• _Aim of the task_: Repeat the data that follows, word for word, without the images.

*** Opening of Recorded information ***

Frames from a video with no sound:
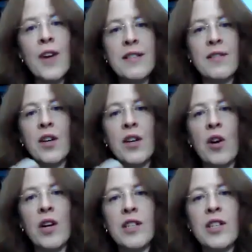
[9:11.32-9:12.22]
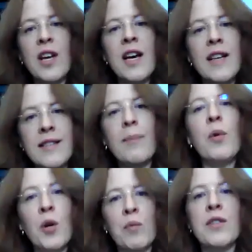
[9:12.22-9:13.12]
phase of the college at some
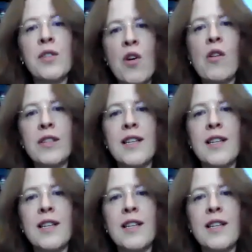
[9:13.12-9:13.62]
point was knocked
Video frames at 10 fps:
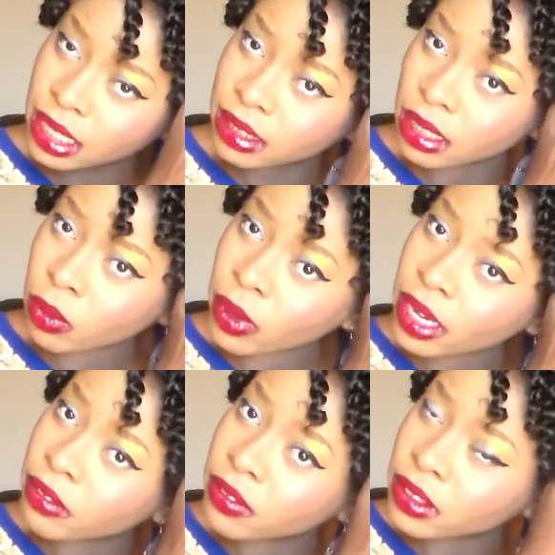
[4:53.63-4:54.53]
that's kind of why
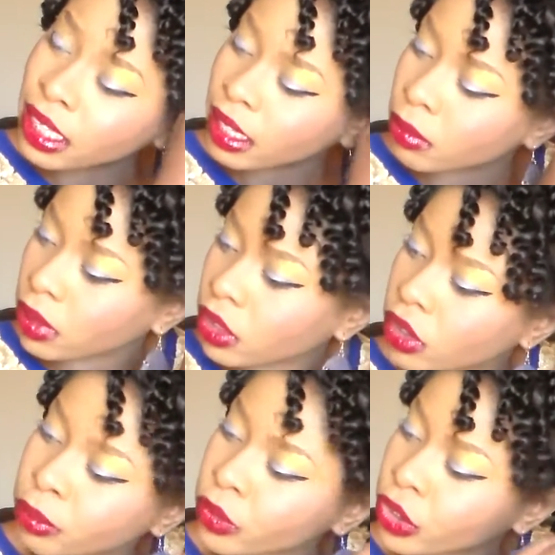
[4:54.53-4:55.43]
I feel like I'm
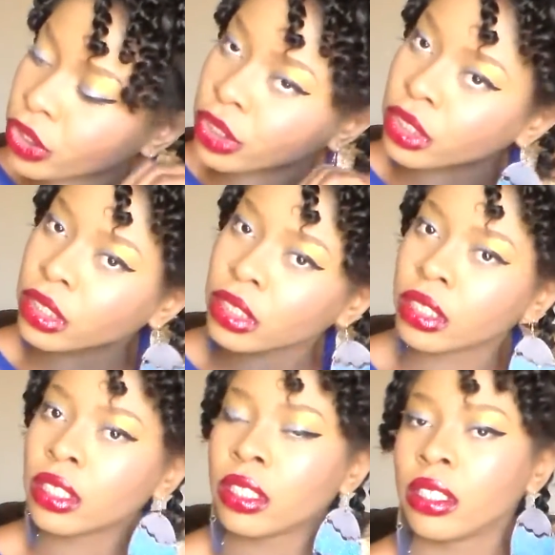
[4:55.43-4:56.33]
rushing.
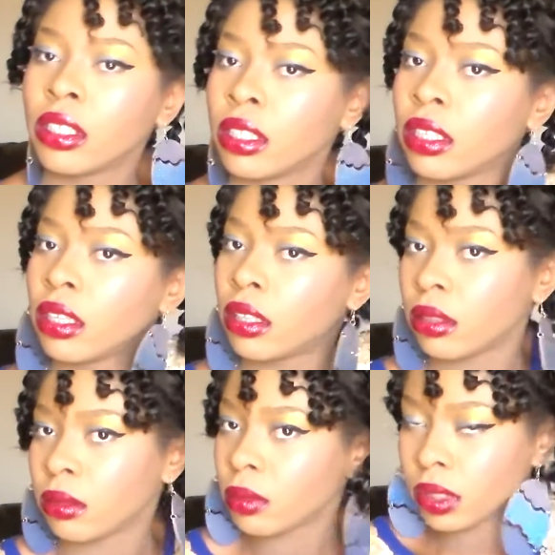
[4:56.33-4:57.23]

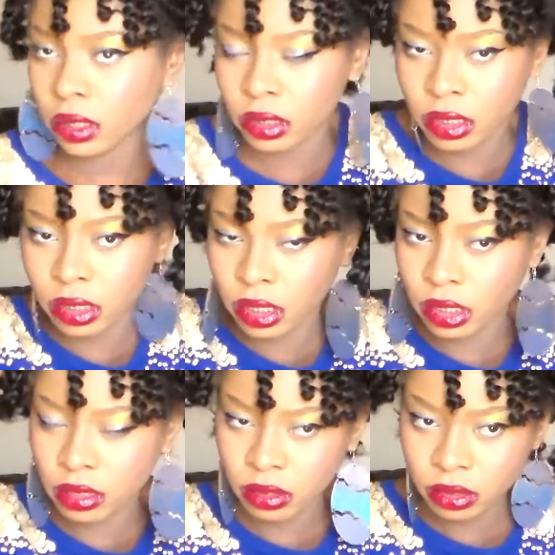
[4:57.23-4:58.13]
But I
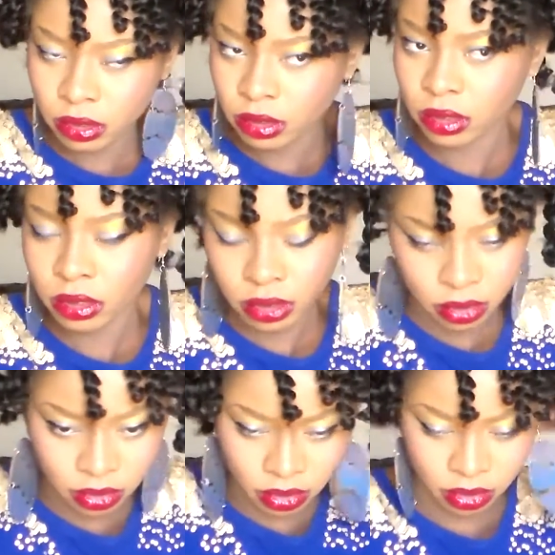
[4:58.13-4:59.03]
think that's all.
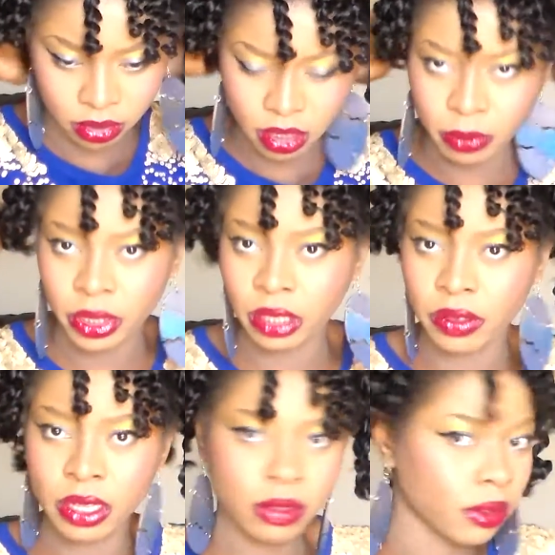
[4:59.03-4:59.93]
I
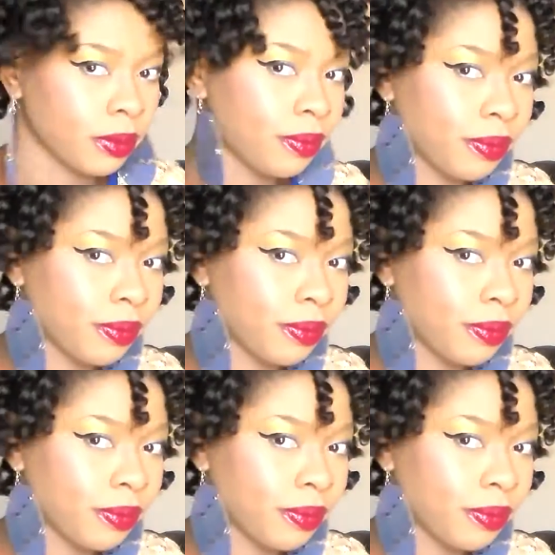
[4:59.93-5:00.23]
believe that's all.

*** Close of Recorded information ***

• _Answer section_:
Frames from a video with no sound:
[9:11.32-9:12.22]
[9:12.22-9:13.12]
phase of the college at some
[9:13.12-9:13.62]
point was knocked
Video frames at 10 fps:
[4:53.63-4:54.53]
that's kind of why
[4:54.53-4:55.43]
I feel like I'm
[4:55.43-4:56.33]
rushing.
[4:56.33-4:57.23]

[4:57.23-4:58.13]
But I
[4:58.13-4:59.03]
think that's all.
[4:59.03-4:59.93]
I
[4:59.93-5:00.23]
believe that's all.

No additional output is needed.